The flotilla was one of several initiatives around the world over the last few days calling attention to the plight of Shalit, who was taken captive in a cross-border raid four years ago this month.

At a time when the world appears to be more focused on Israel’s blockade of Hamas-run Gaza and the Palestinian population inside Gaza, organizers of the Shalit events said they wanted to shift attention back to Hamas’ refusal to release Shalit or even allow him a visit by the International Red Cross.

Hamas and Israel have been unable to reach accord on a deal to free Shalit, who was taken captive on June 25, 2006 in a raid along the Israel-Gaza border.

Calling their ship the True Freedom Flotilla was one way the organizers of the Shalit events sought to recast the interpretation of events in the Middle East to portray Hamas as the true aggressor, not Israel.

The name True Freedom Flotilla was meant to “point out the exact hypocrisy of the terminology that they used,” Hoenlein said. “This is what the real flotilla is about.”

In Chicago, Jewish groups held a candlelight vigil for Shalit, drawing some 500 people, and called on users of the online social networking sites Facebook and Twitter to change their profile pictures to one of the captive Israeli soldier and to promote his release in status updates.

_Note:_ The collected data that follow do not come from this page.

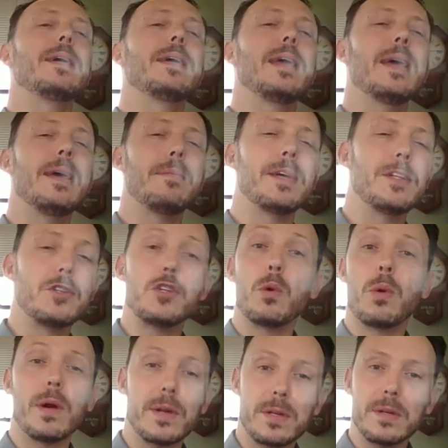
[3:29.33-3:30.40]
came in
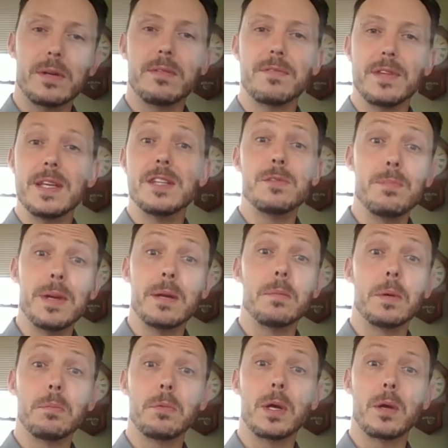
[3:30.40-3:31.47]
short of these
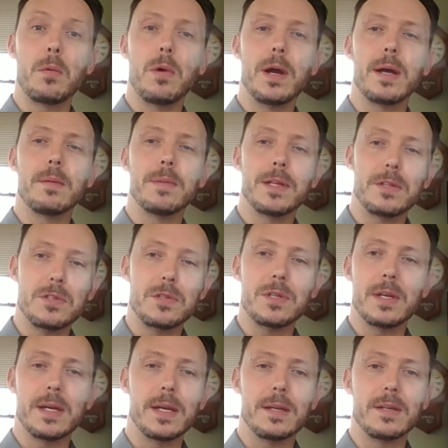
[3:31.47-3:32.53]
minimum
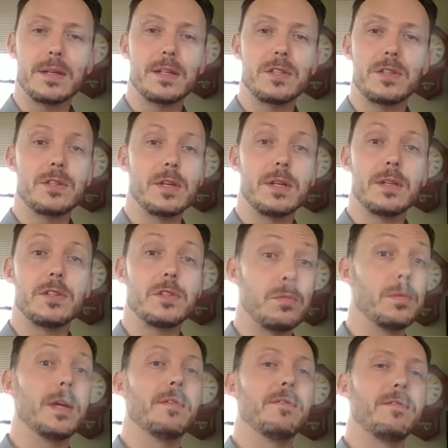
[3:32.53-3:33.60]
requirements, and it's it's
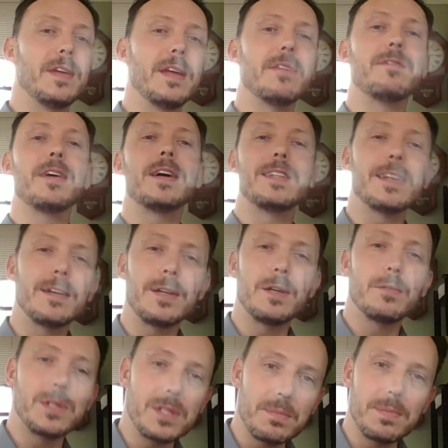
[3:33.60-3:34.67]
if if I tell
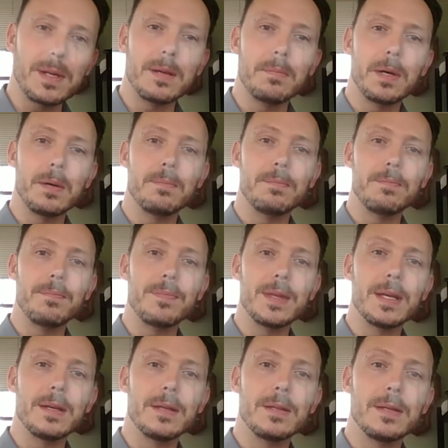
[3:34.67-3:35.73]
you it's a minimum,
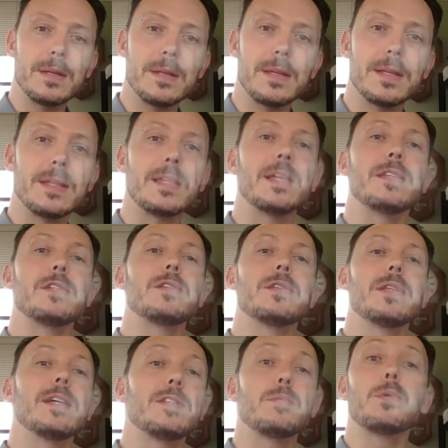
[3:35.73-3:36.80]
it, it,
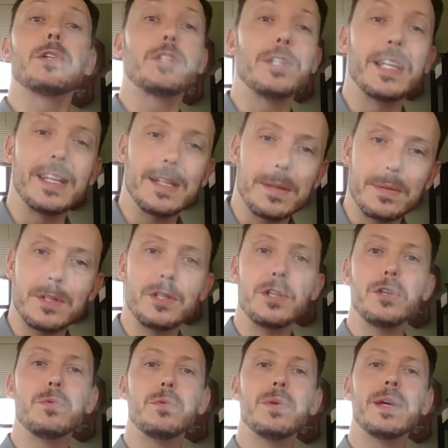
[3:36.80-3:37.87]
that's that's what you need to
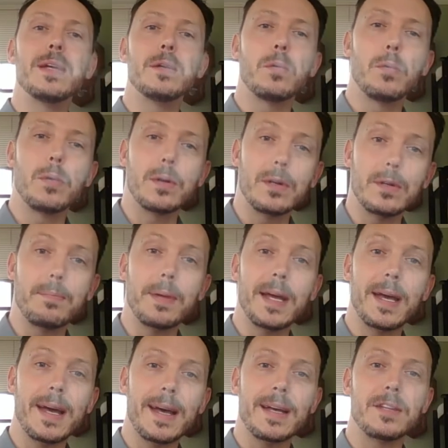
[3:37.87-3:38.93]
do in order to
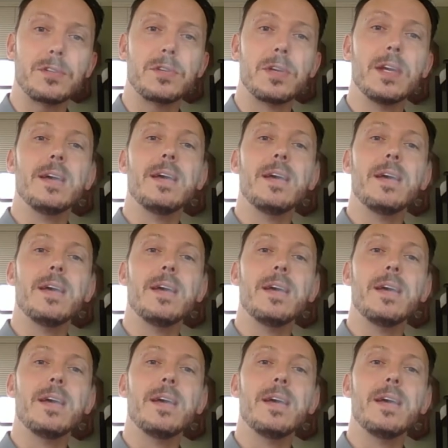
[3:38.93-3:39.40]
pass.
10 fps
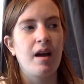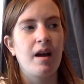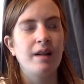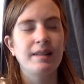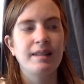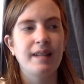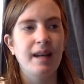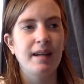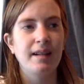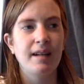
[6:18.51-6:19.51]
And
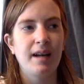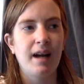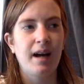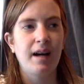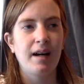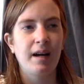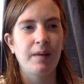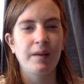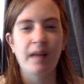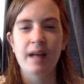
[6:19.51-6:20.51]
instead, I
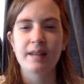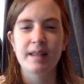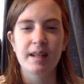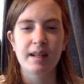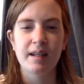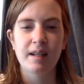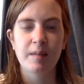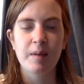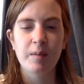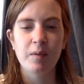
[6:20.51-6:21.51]
realized that the
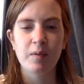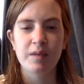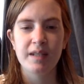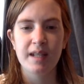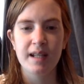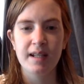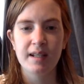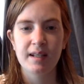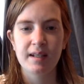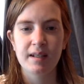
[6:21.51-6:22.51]
people who see
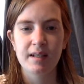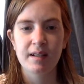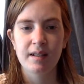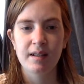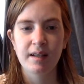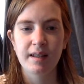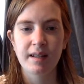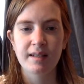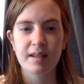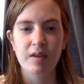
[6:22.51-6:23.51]
the
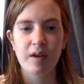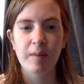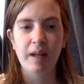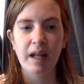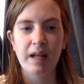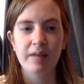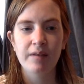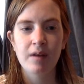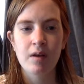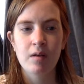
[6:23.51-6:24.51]
things that are in my life
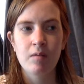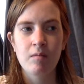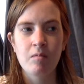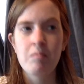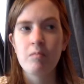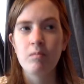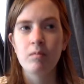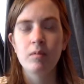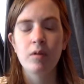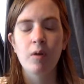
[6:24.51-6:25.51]

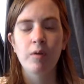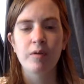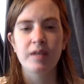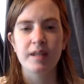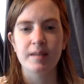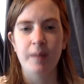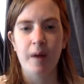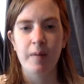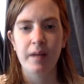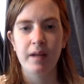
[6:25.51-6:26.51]
know those things
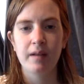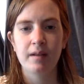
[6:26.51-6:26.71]
about me.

“It’s nice to express your views on things and not just be sitting at home and watching a movie all night,” 12-year-old Meital Hoffman, a student at the Solomon Schechter Day School in Skokie, Ill., said at the vigil, according to Chicago JUF News. “It’s good to do something and be noticed and make a difference.”

In Rome, the floodlights illuminating the ancient Colosseum were turned off at 11 p.m. — midnight in Israel — on the day four years ago that Shalit was taken captive. Floodlights were turned off as well at the Castello Sforzesco in Milan and the Mole Antonelliano in Turin, a towering building that is the symbol of the city and originally was designed, but never used, as a synagogue.

In Paris, thousands who turned out for pro-Israel demonstrations called for the release of Shalit, who holds dual French-Israeli citizenship.

In Washington, the U.S. House of Representatives marked the anniversary of Shalit’s capture by unanimously passing a resolution calling for his release. U.S. Rep. Gary Ackerman (D-N.Y.) initiated the House bill.

“These allegedly religious militants are just thugs — nothing more,” Ackerman said of Hamas in his floor speech introducing the nonbinding resolution. “They hold up all kinds of banners and they champion all sorts of causes and they claim all kinds of mandates. But their real goal is power, and their true intention is the destruction of Israel.”

In Israel, Shalit’s family and at least 2,000 supporters were marching to Jerusalem from the family’s home in Mitzpe Hila, near the Israel-Lebanon border, to demand Shalit’s release. The 120-mile walk, under the slogan “Gilad is still alive,” is expected to take 12 days and stop at sites significant to the family.

Once in Jerusalem — where on the anniversary of Shalit’s capture Mayor Nir Barkat ordered the lights around the walls of the Old City to be turned off in solidarity — the family will sit in a protest tent erected across from the Prime Minister’s Office.

The Jewish Community Relations Council of New York said it had collected more than 10,000 messages of support for Shalit to send to the Red Cross demanding that Hamas allow the Red Cross to visit him. The JCRC also encouraged rabbis to speak about Shalit in their Shabbat sermons, sending out a draft sermon by Rabbi Joseph Potasnik, the executive director of the New York Board of Rabbis, that could be adapted locally.

In Northern Ireland, Jim Clint, a Christian educator who spent almost a decade in Israel, wrote a song for Shalit calling for his release.

“I couldn’t help thinking that in all the waves of criticism which are engulfing Israel, at the moment no one was saying anything about a young Israeli in Gaza deprived of every human right,” Clint told the Northern Ireland Friends of Israel.

“A regular citizen feels powerless in this situation,” said Sara Just-Michael, 18, who participated in the flotilla to the United Nations. “The least you can do is show your support, so this is at least making us feel like we’re helping him.”